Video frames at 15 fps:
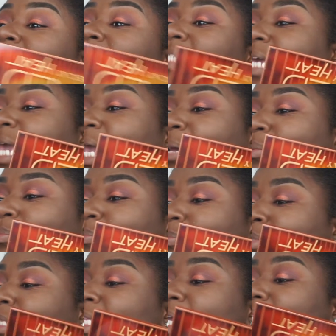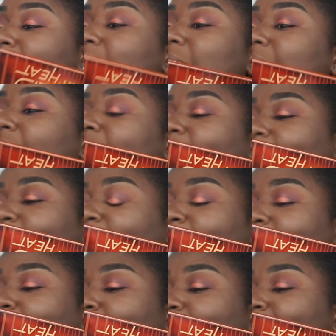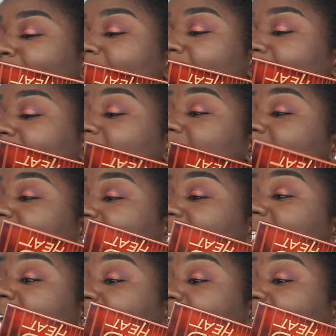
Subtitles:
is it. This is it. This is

-*-*-

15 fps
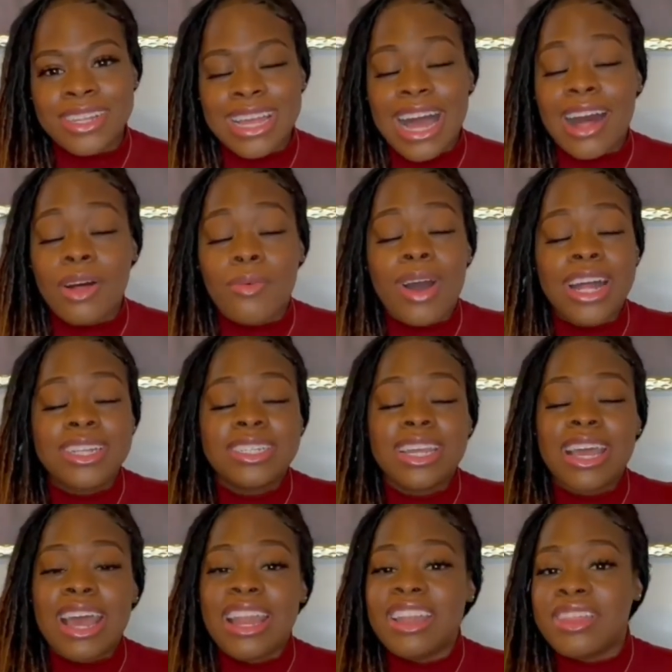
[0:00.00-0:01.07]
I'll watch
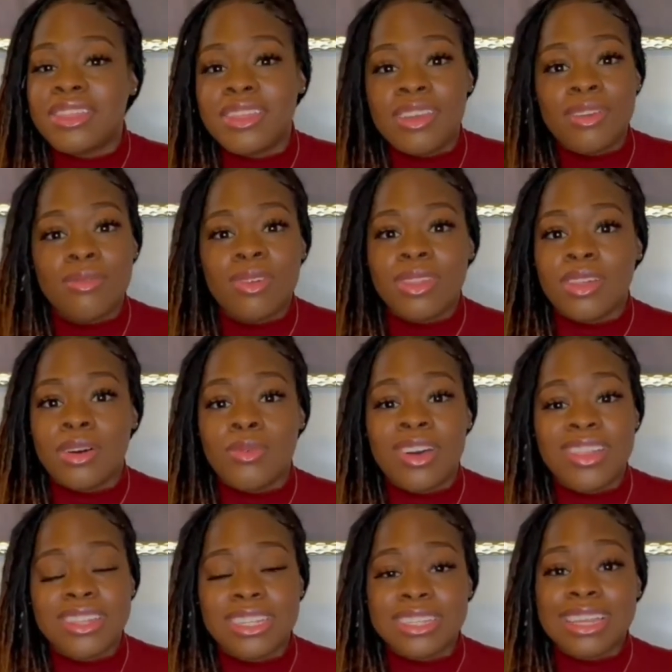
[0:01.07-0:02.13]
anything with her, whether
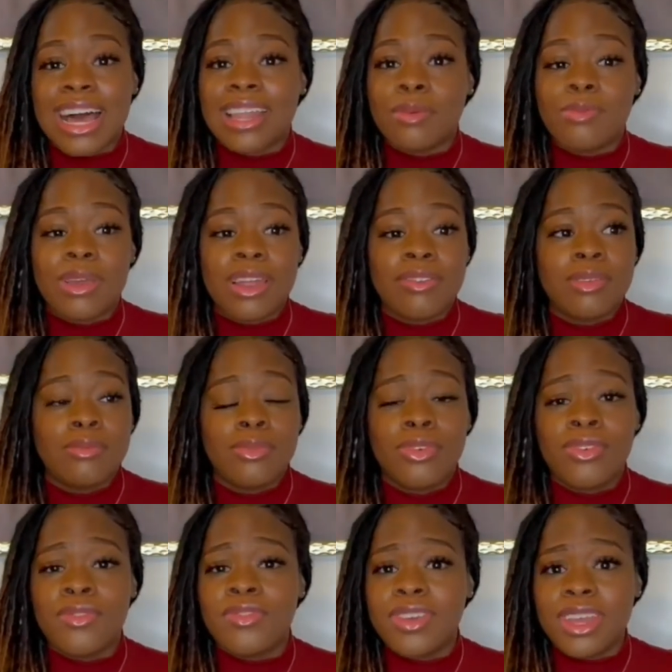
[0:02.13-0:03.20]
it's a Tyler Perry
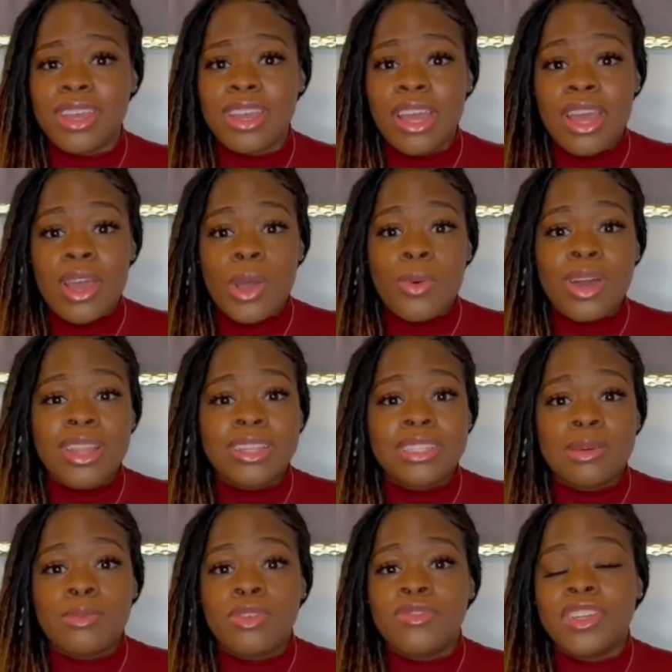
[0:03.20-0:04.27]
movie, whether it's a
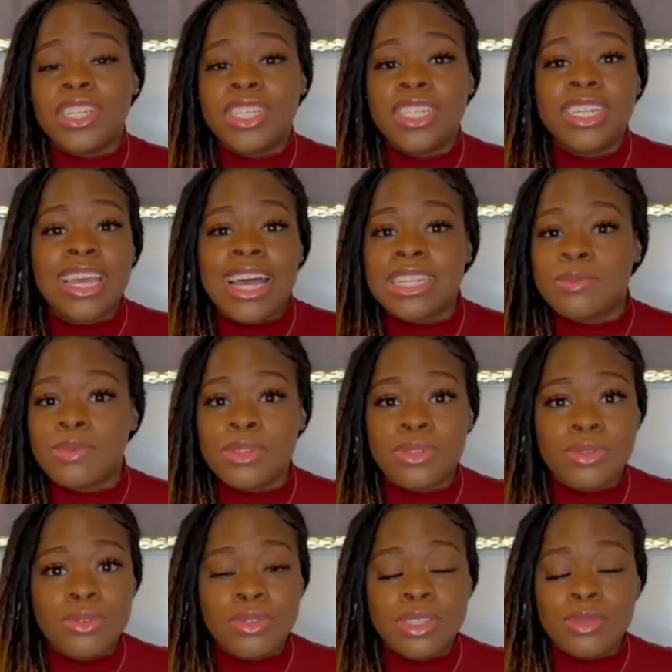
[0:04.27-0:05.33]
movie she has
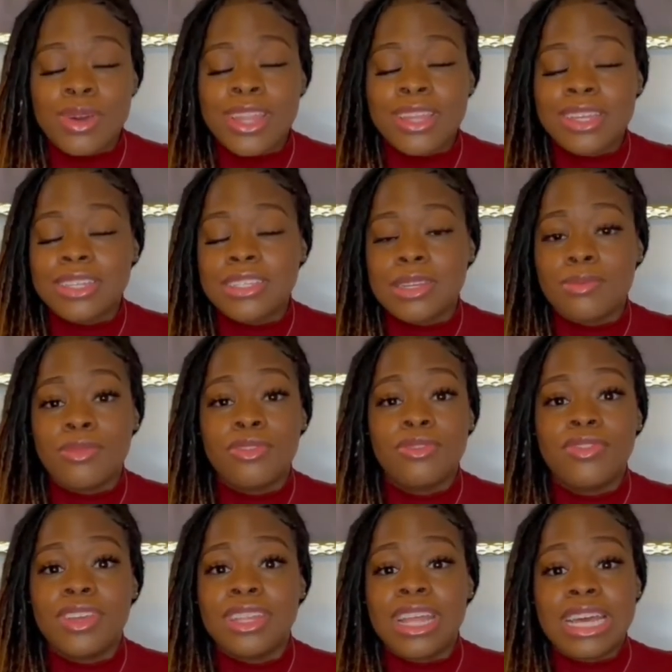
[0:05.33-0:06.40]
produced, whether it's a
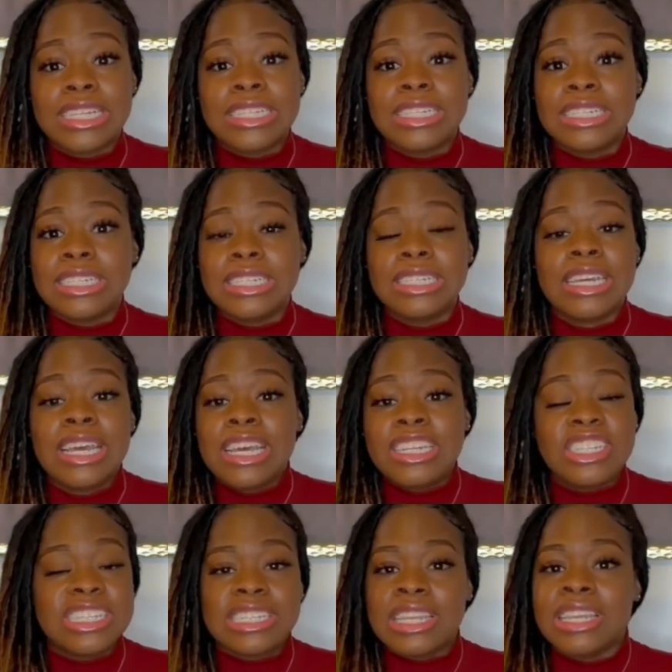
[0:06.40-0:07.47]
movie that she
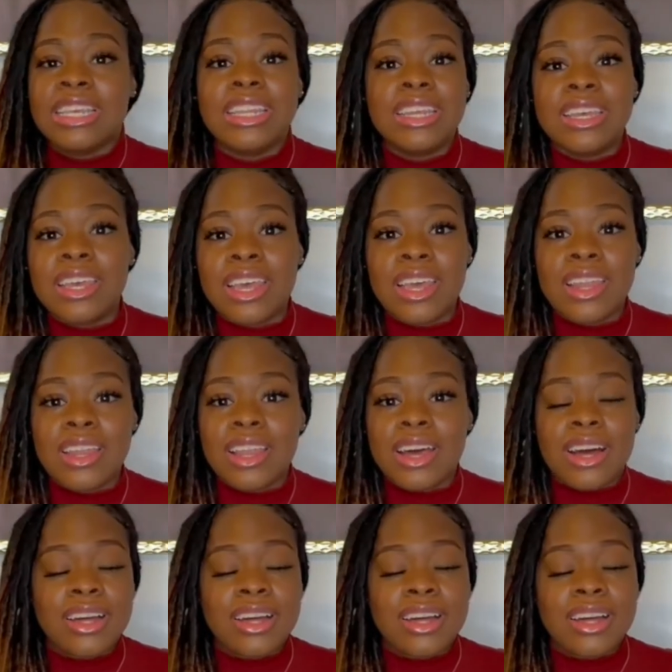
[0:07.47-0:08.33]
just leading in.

-*-*-

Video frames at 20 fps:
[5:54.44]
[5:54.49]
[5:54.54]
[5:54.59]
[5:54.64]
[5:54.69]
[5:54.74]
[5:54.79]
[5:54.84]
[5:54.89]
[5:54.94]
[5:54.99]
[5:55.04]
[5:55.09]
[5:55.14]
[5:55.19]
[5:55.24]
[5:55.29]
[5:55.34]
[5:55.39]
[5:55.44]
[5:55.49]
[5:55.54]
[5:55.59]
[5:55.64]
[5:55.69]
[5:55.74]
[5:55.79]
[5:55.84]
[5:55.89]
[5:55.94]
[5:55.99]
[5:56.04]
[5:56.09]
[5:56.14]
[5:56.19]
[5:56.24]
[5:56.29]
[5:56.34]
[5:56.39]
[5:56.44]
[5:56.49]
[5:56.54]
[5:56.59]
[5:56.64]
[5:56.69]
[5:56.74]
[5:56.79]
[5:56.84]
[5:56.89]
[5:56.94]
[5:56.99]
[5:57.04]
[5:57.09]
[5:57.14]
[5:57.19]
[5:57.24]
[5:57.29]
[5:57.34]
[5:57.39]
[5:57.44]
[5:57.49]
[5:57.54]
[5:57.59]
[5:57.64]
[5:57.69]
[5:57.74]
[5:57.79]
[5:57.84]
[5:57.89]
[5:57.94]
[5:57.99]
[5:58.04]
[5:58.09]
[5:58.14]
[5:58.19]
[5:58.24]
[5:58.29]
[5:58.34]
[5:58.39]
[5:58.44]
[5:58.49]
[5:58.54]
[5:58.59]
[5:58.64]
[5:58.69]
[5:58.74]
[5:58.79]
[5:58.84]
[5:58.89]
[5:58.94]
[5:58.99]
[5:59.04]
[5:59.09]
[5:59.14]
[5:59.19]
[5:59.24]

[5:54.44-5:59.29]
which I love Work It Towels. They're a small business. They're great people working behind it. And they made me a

-*-*-

● **Activity**: Read through the records above and copy the lines that contain "Video".

● **Result**:
Video frames at 15 fps:
Video frames at 20 fps:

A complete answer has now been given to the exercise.